I have a very large data set with multiple columns, but will only select 2 columns: Parental Education Level and Gender.
parent_edu gender n
<chr> <chr> <int>
1 associate's degree female 116
2 associate's degree male 106
3 bachelor's degree female 63
4 bachelor's degree male 55
5 high school female 94
6 high school male 102
7 master's degree female 36
8 master's degree male 23
9 some college female 118
10 some college male 108
11 some high school female 91
12 some high school male 88
From here, I need to use the count
function to generate a new column n that counts how many females have parents with that level of education and how many males have parents with that level of education.
student1 %>%
count(parent_edu, gender) %>%
The final step is trying to get a last column that has averages within those different education levels for the different genders.
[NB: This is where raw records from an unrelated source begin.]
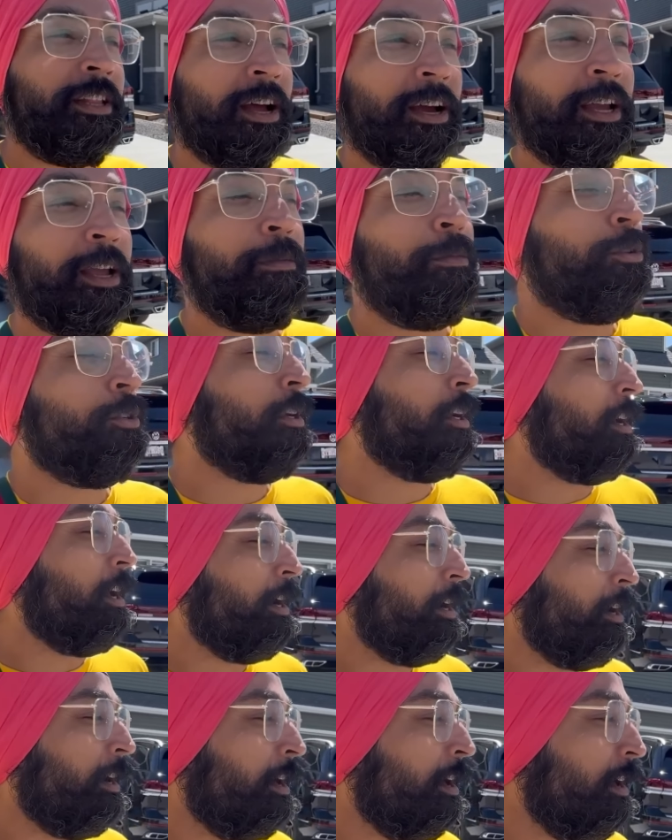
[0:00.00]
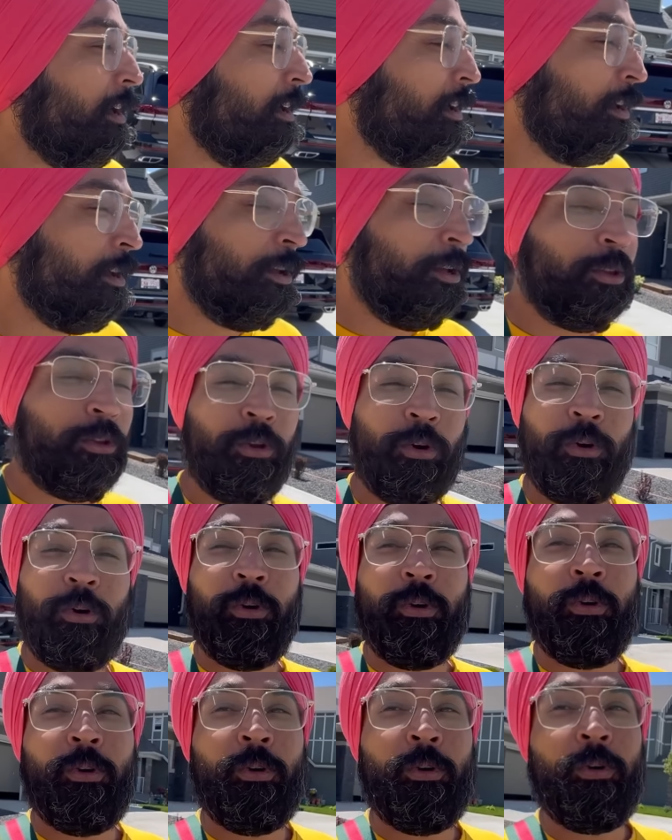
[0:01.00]
आ गया मुझे कनाडा
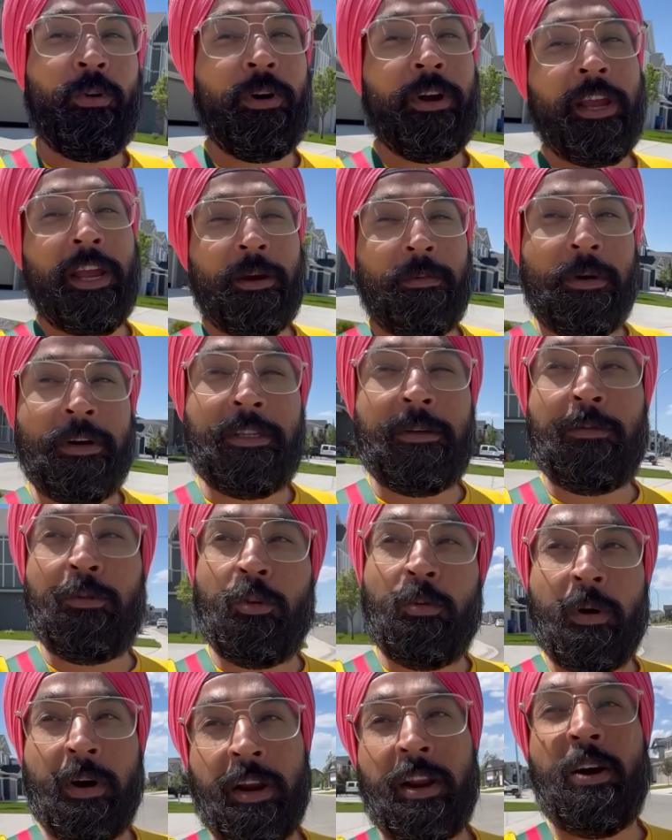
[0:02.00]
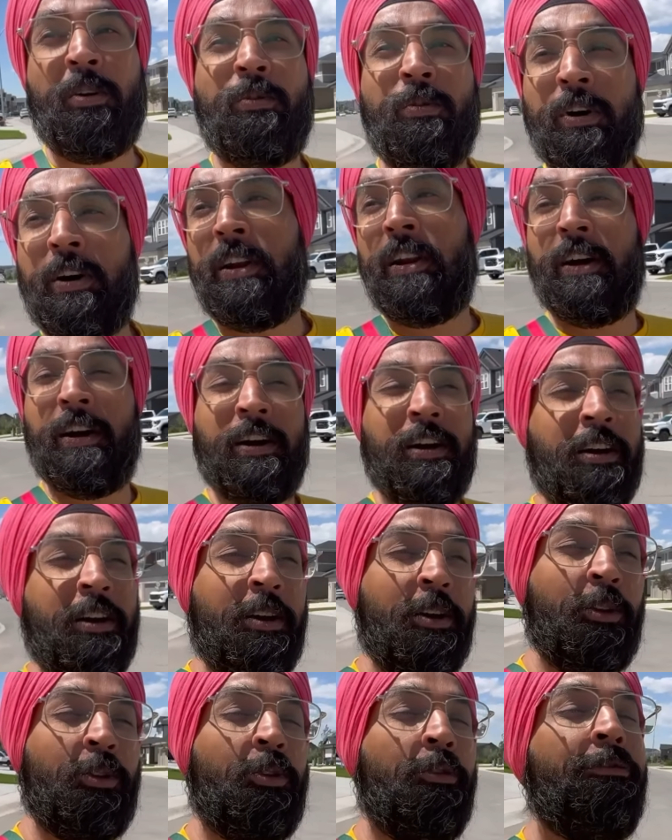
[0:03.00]
तो एक बार जब दोबारा आऊँगा ना
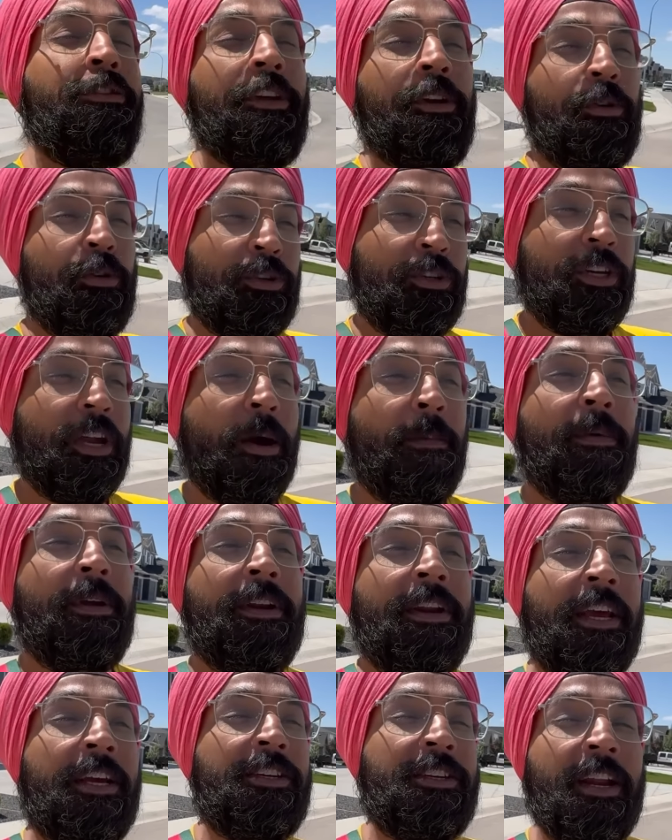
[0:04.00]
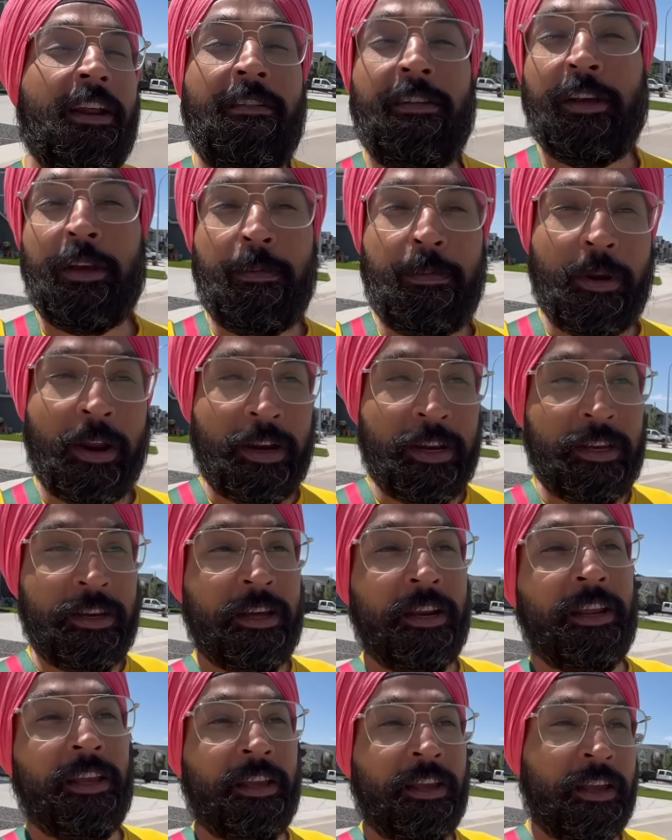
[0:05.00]
तो फिर कुछ यहाँ पे नेक्स्ट लेवल की प्लानिंग
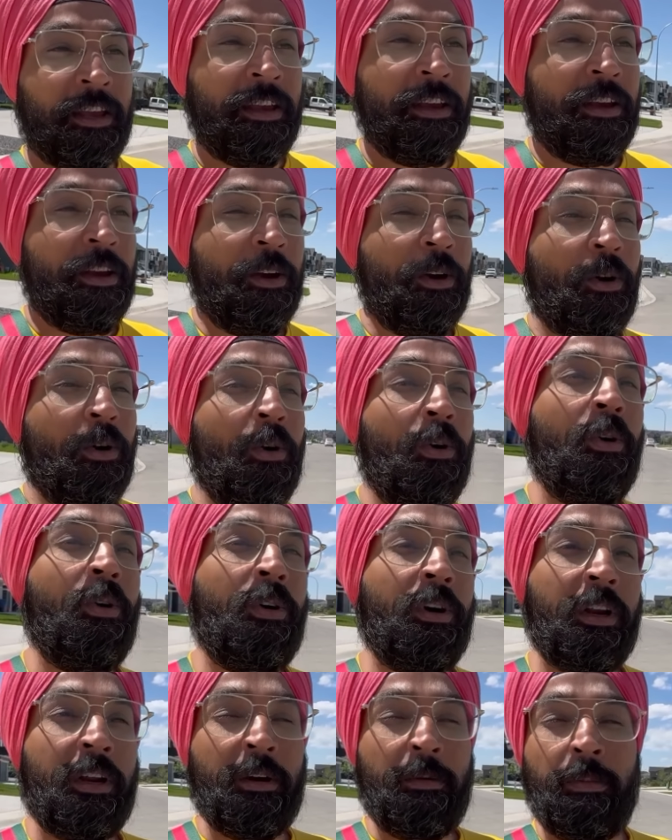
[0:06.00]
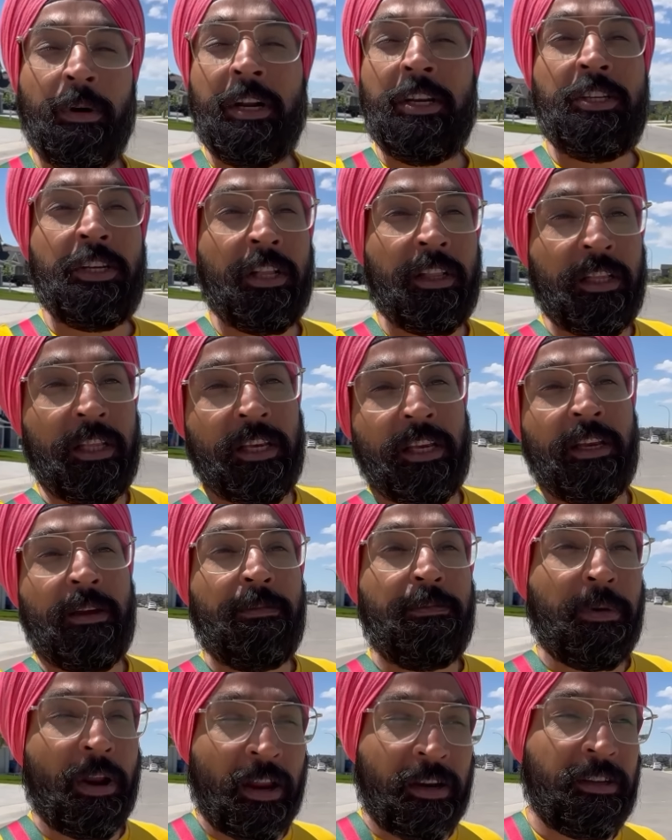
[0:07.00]
करेंगे और बड़ी जल्दी
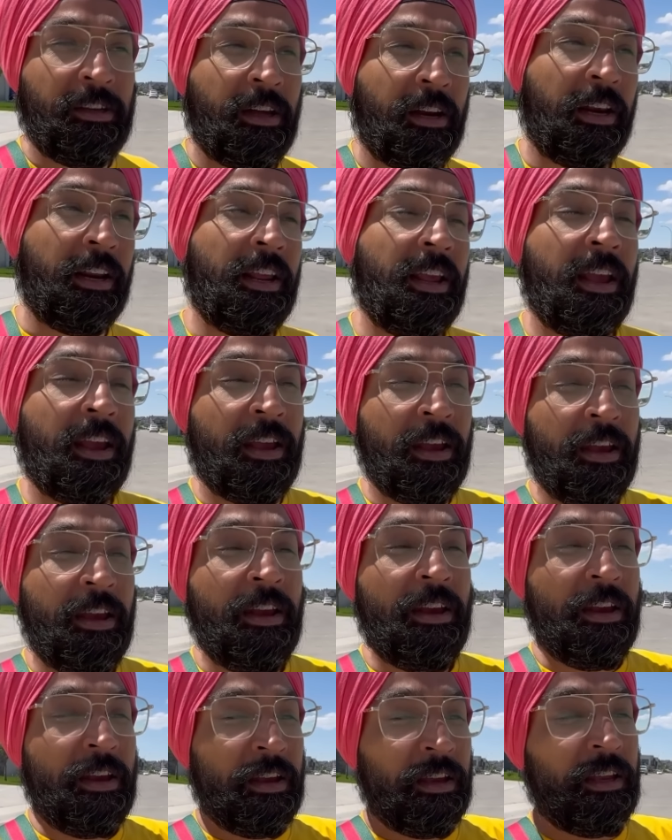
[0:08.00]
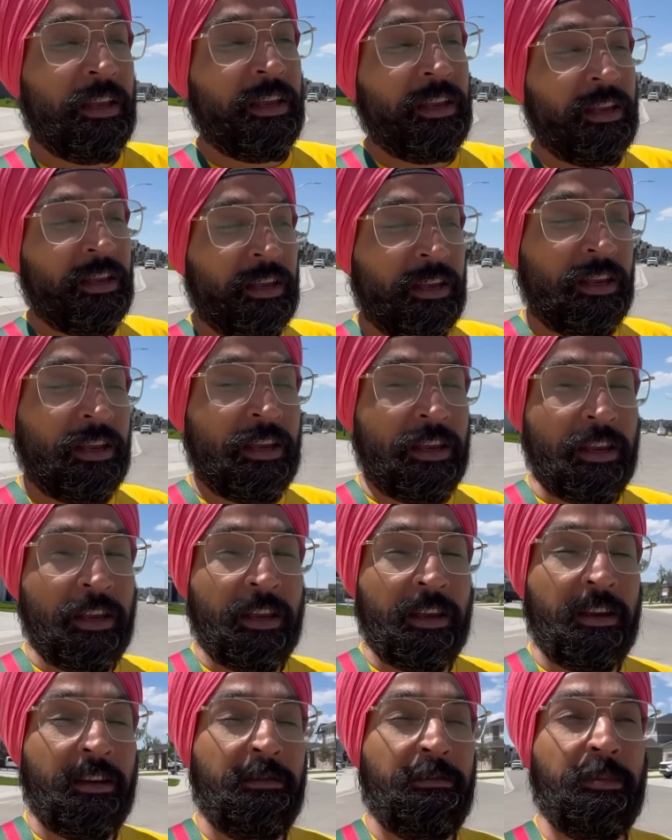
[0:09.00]
प्लान कर रहे हैं
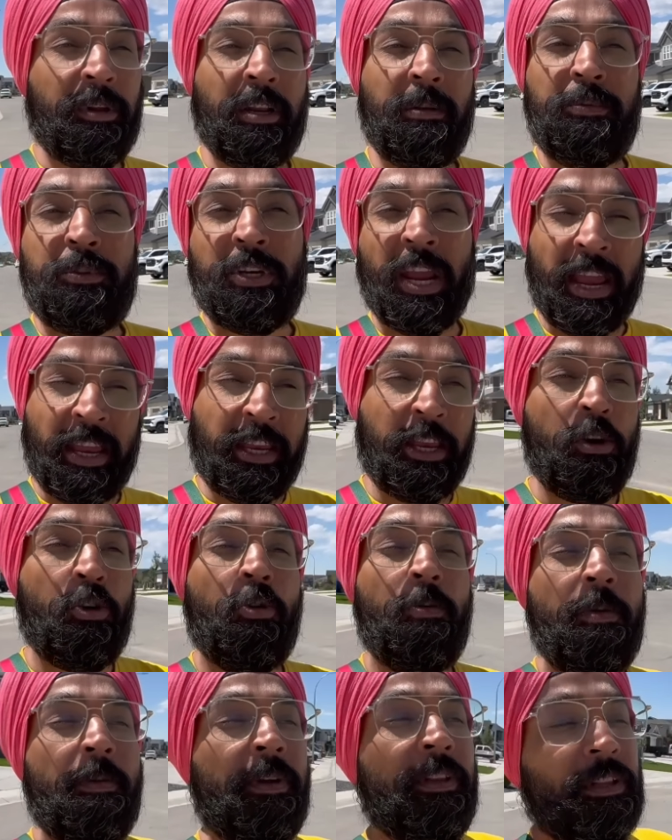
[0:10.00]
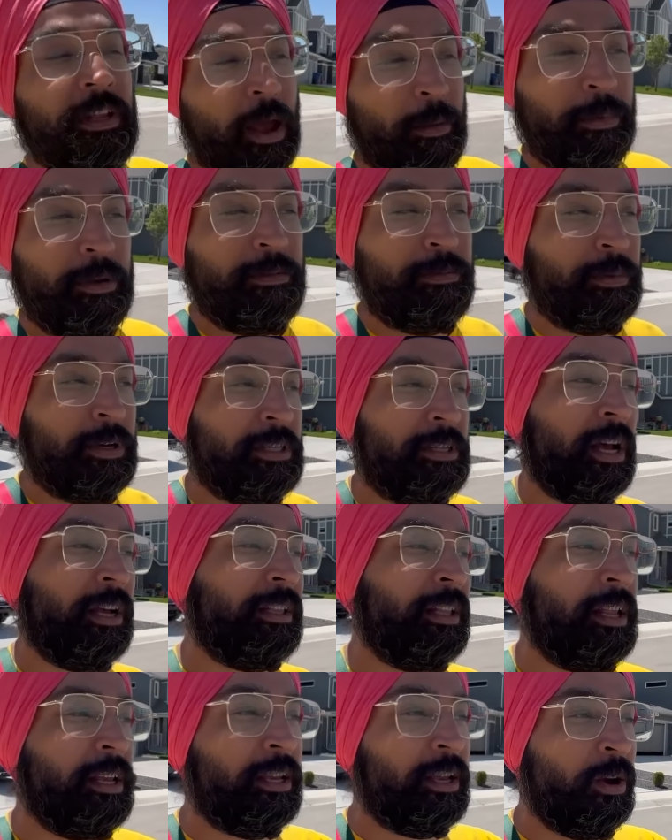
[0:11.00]
कि मतलब शेंकी को भी मैं यहाँ पे अपने
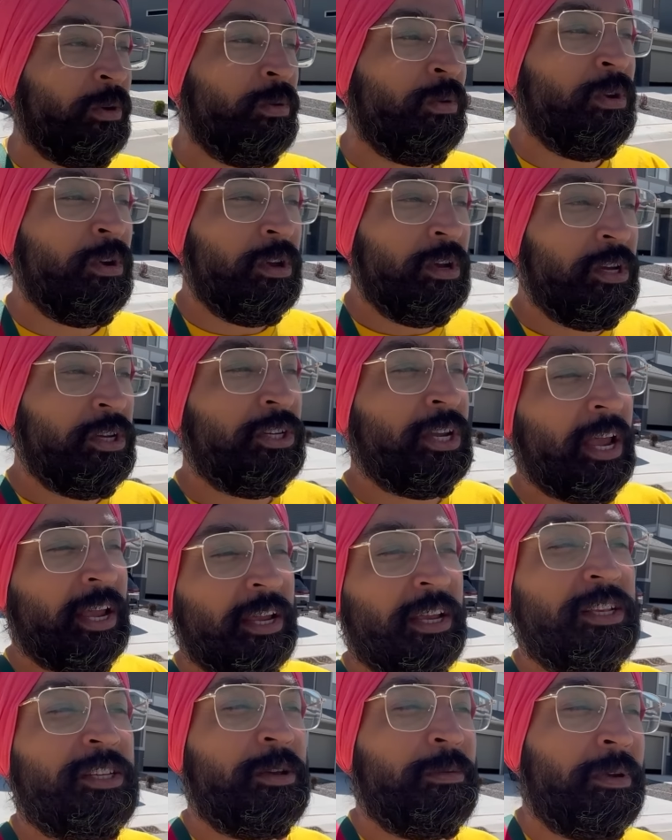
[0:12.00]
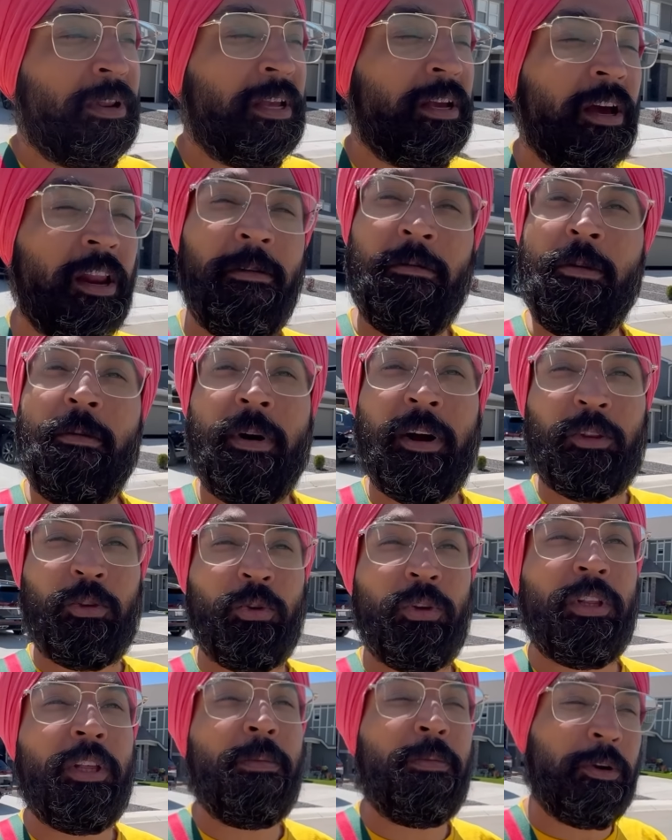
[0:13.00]
साथ लेके आऊँ शेंकी से मेरी कल भी बात
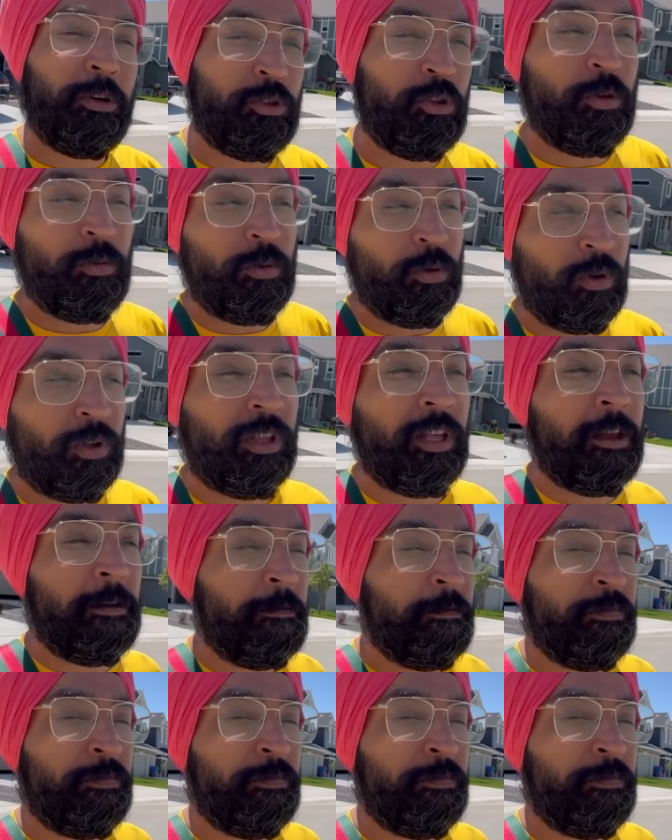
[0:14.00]
हुई थी परसों भी हुई थी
So, for example, we have "some college" and there are 52% females and 48% males, and then maybe "high school" and 47% females and 53% males.
So far, I'm using the mutate
function ineffectively in the following way:
student1 %>%
count(parent_edu, gender) %>%
mutate(percentage =
Can anyone guide me a little on what kind of equation I should put in there? Or use pipe
to add any other functions?
Final Result should look like this:
parent_edu gender n percentage
<chr> <chr> <int> <dbl>
associate's degree female 116 0.52
associate's degree male 106 0.48
bachelor's degree female 63 0.53
bachelor's degree male 55 0.47
high school female 94 0.48
high school male 102 0.52
master's degree female 36 0.61
master's degree male 23 0.39
some college female 118 0.52
some college male 108 0.48
Including dput:
df <- structure(list(parent_edu = c("associate's degree", "associate's degree",
"bachelor's degree", "bachelor's degree", "high school", "high school",
"master's degree", "master's degree", "some college", "some college"
), gender = c("female", "male", "female", "male", "female", "male",
"female", "male", "female", "male"), n = c(116, 106, 63, 55,
94, 102, 36, 23, 118, 108)), row.names = c(NA, -10L), class = c("tbl_df",
"tbl", "data.frame"))